I read your post. Sorry you are going through a hard time.
It's not easy to see light at the end of the tunnel but just know you are not alone. I am in the same boat and go back and fourth about leaving. Good luck-stay strong!


----------



## River1977 (Oct 25, 2010)

Lynn79 said:


> I'm working with a safehouse in my town that says they will help me


That's the best place, especially when you have limited resources. During your stay, you can be looking for a job, and there will be child care available to you. They have access to public programs that pay some or all of your rent when you find a house/apartment for x amount of time (3 months - 3 years or more) depending on the programs they have available to them. The only thing is you need to talk with more than one safehouse since you're looking into things in advance. They don't all have the same resources. Some have more/better than others depending on the county, so call some in the next county or up north from where you are or south from you. Be sure to call those in the more affluent areas because they tend to have more support and more resources. Plus, you'll be far away and no way for him to know or even guess where you are.

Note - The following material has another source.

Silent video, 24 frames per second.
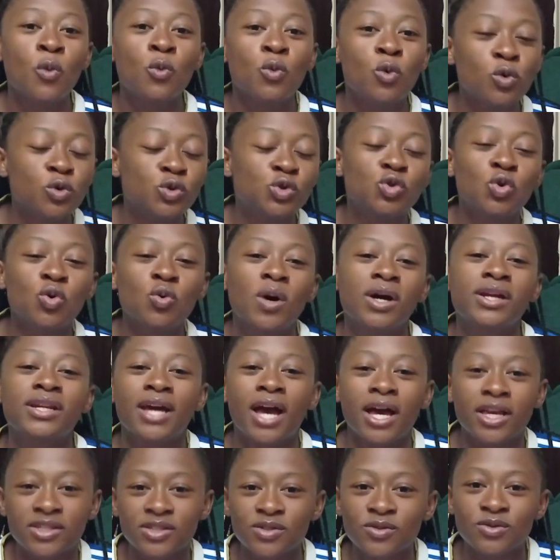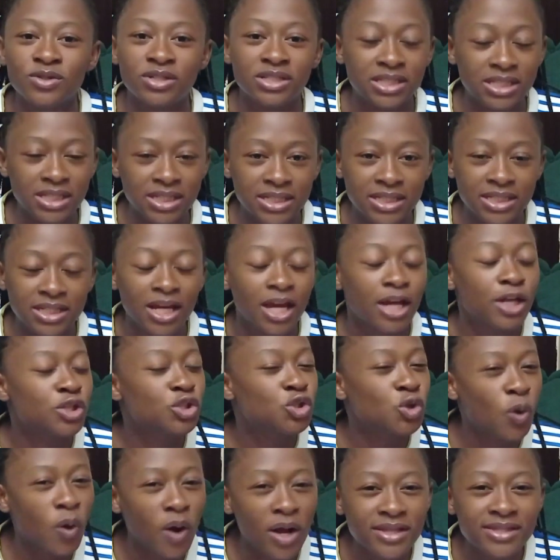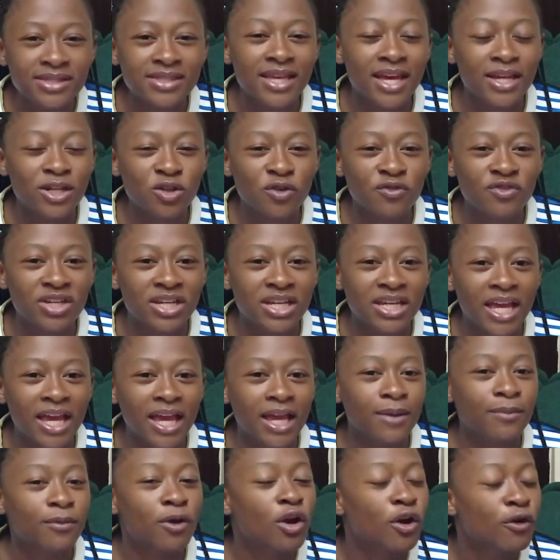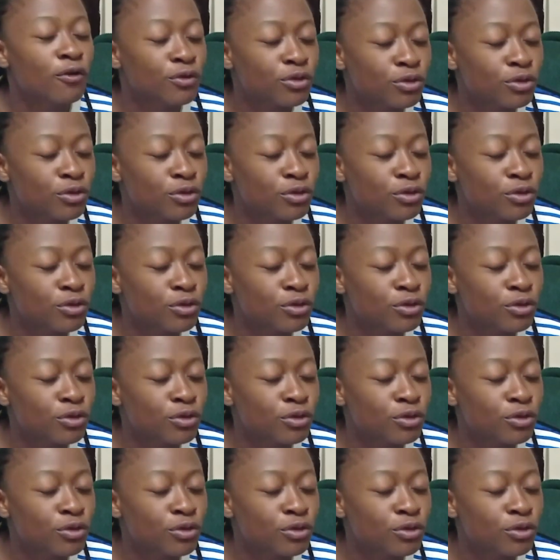will do what Arsenal did towards the end of the game.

You probably already know you can get a food card, but also there are programs that help pay utility bills. Once you have the financials in order, all you have to deal with are your fears. It won't be easy street and will take some work and determination, but you can do it. I did it and so can you

Just be sure to keep your head about you and don't lose control with him. Focus on getting out and what it takes for you to get safely away.


----------



## Toshiba2020 (Mar 1, 2012)

Get your financial situation in order, start saving cash, a little bit every week will add up fast. Also, look at getting a job, play it off as just trying to help the family with some bills and you want to get out of the house. I wish you the best of luck!


----------



## Lynn79 (May 25, 2012)

I know I have blame in the relationship falling apart too, but I feel like I've done everything I can to make it work. I wanted it to work. About two years ago there was a particularly bad physical attack from him and after the fighting was over he found a way to make it about him. He agreed to go to counceling and never went. Blamed not knowing if insurance would cover it. 

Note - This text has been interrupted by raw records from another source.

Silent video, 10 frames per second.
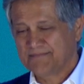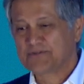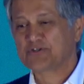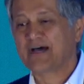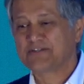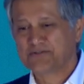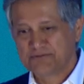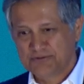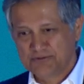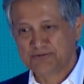trying to
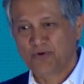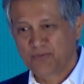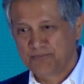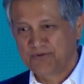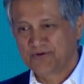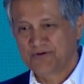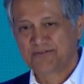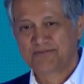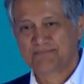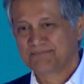reduce
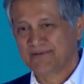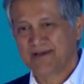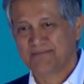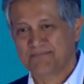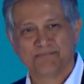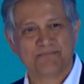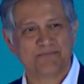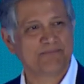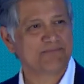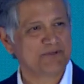opioids. I
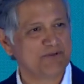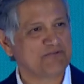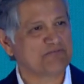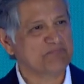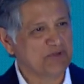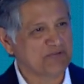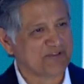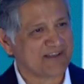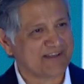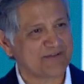used
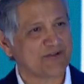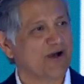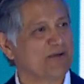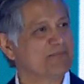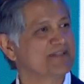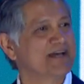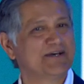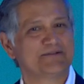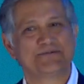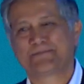music to calm me
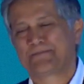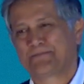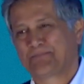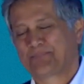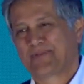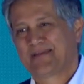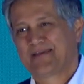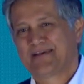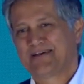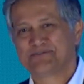down.
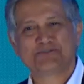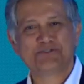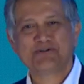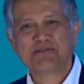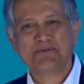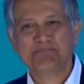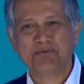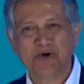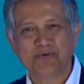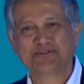She read me
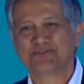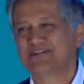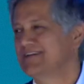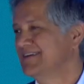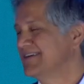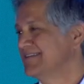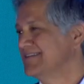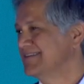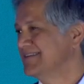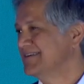poetry and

We aren't fighting and haven't been for awhile, but I have to wonder if it's because he's found someone else and is having some kind of relationship with them. He gets irritated if his friends don't want to call and go out. 

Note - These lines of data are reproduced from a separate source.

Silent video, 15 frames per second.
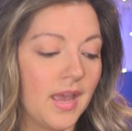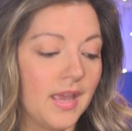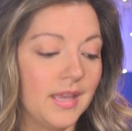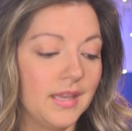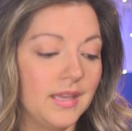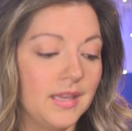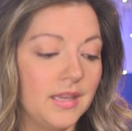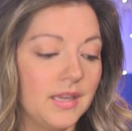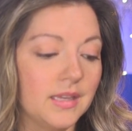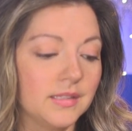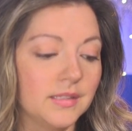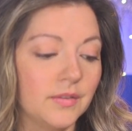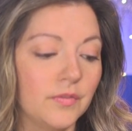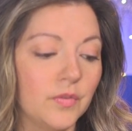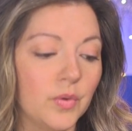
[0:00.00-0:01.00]
He
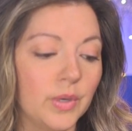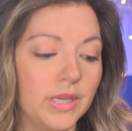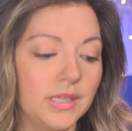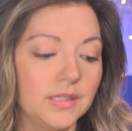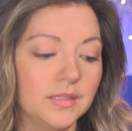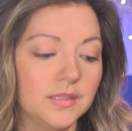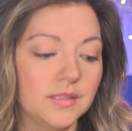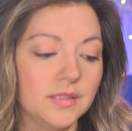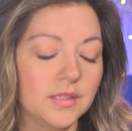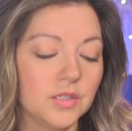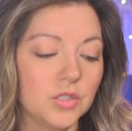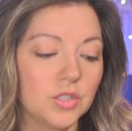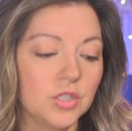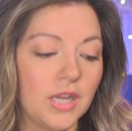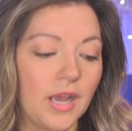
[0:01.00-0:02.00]
is a voice
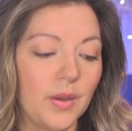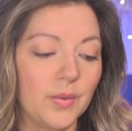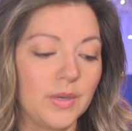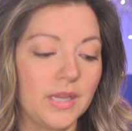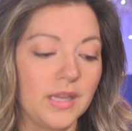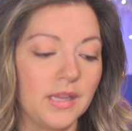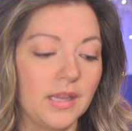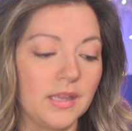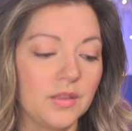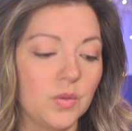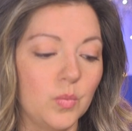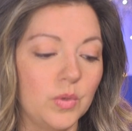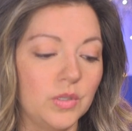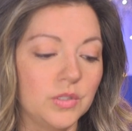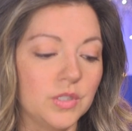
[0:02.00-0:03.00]
shouting in the
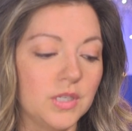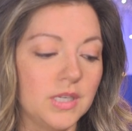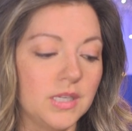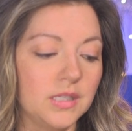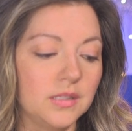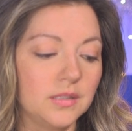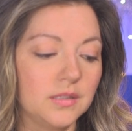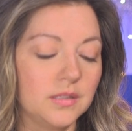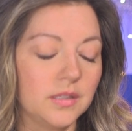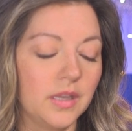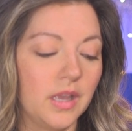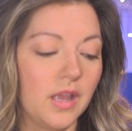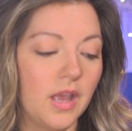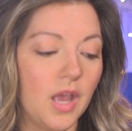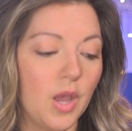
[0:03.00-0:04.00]
wilderness
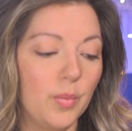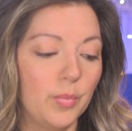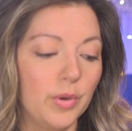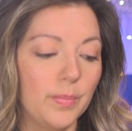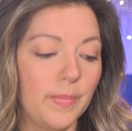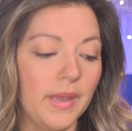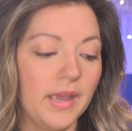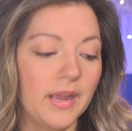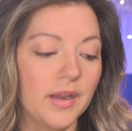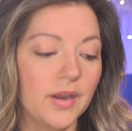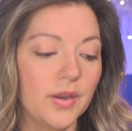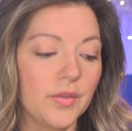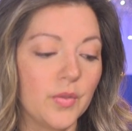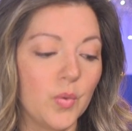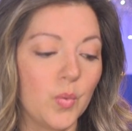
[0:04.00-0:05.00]

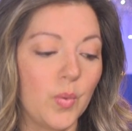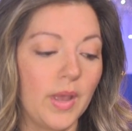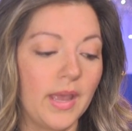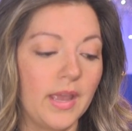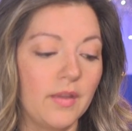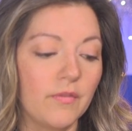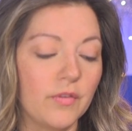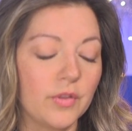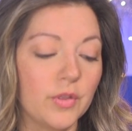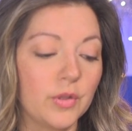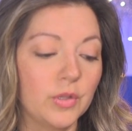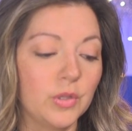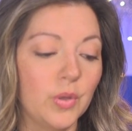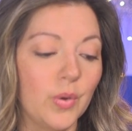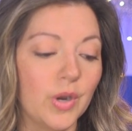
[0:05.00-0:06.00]
Prepare the way for the
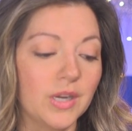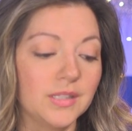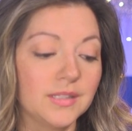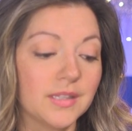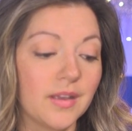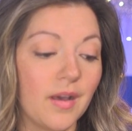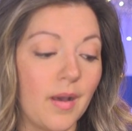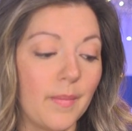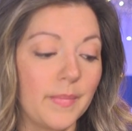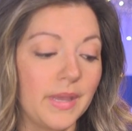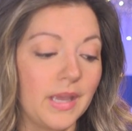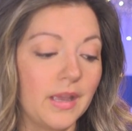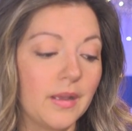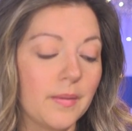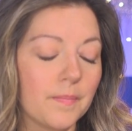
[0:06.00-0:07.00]
Lord's
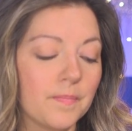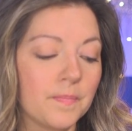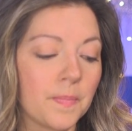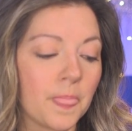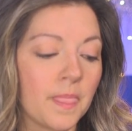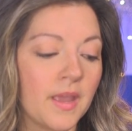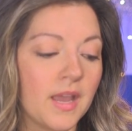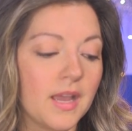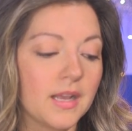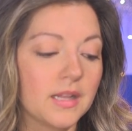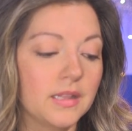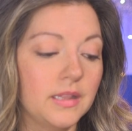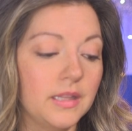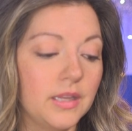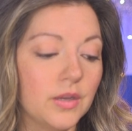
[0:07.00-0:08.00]
coming,
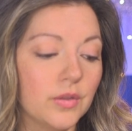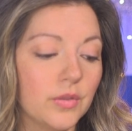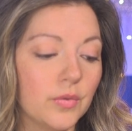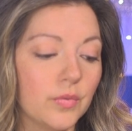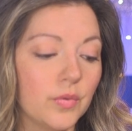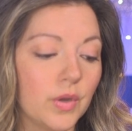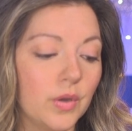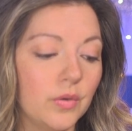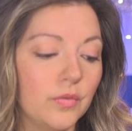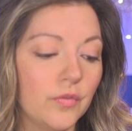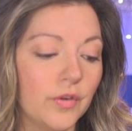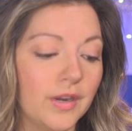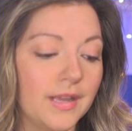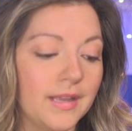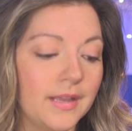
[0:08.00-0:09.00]
clear the road
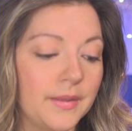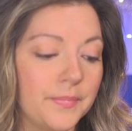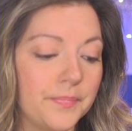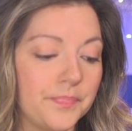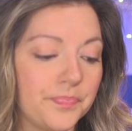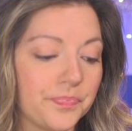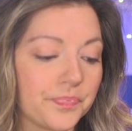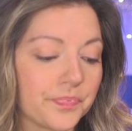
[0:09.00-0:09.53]
for him.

If it was just me, I'd have walked out and not thought twice, but when my kids are involved, it's hard to know if I'm doing what I can for them.


----------



## Lynn79 (May 25, 2012)

I forgot to mention that I am leaving the town I live in when I leave the house. The safehouse said they can help me with that and there are a lot of jobs in the town I'm going to. I think I can find something pretty fast there. 

I can't stay in the same town because he has a history of stalking with old girlfriends. I don't even want to go there with him. That's another reason I'm waiting on the temp custody because it goes with a stalking order too. And he doesn't have car that's good enough to get out of town. So, that would be one worry I wouldn't have to think about.


----------



## SlowlyGettingWiser (Apr 7, 2012)

No advice for you today, but lots of love and prayers for your safety and your kids' safety, too. Good luck on a positive, new life for ALL of you.


----------



## Lynn79 (May 25, 2012)

Well the calm broke today. My husband got mad and took a hammer to the computer I bought him. He then blamed me for not helping him figure out what was wrong with it. He threatened to spend the rent money on a new computer. When I didn't engage, he started telling me he was going to break my work computer. 

It scared my kids and they were afraid he was going to hit me with the hammer. He never got close, but the fact that it scared them really got to me. 

To think I was actually reconsidering until today. I have a plan in place. I just hope it works. 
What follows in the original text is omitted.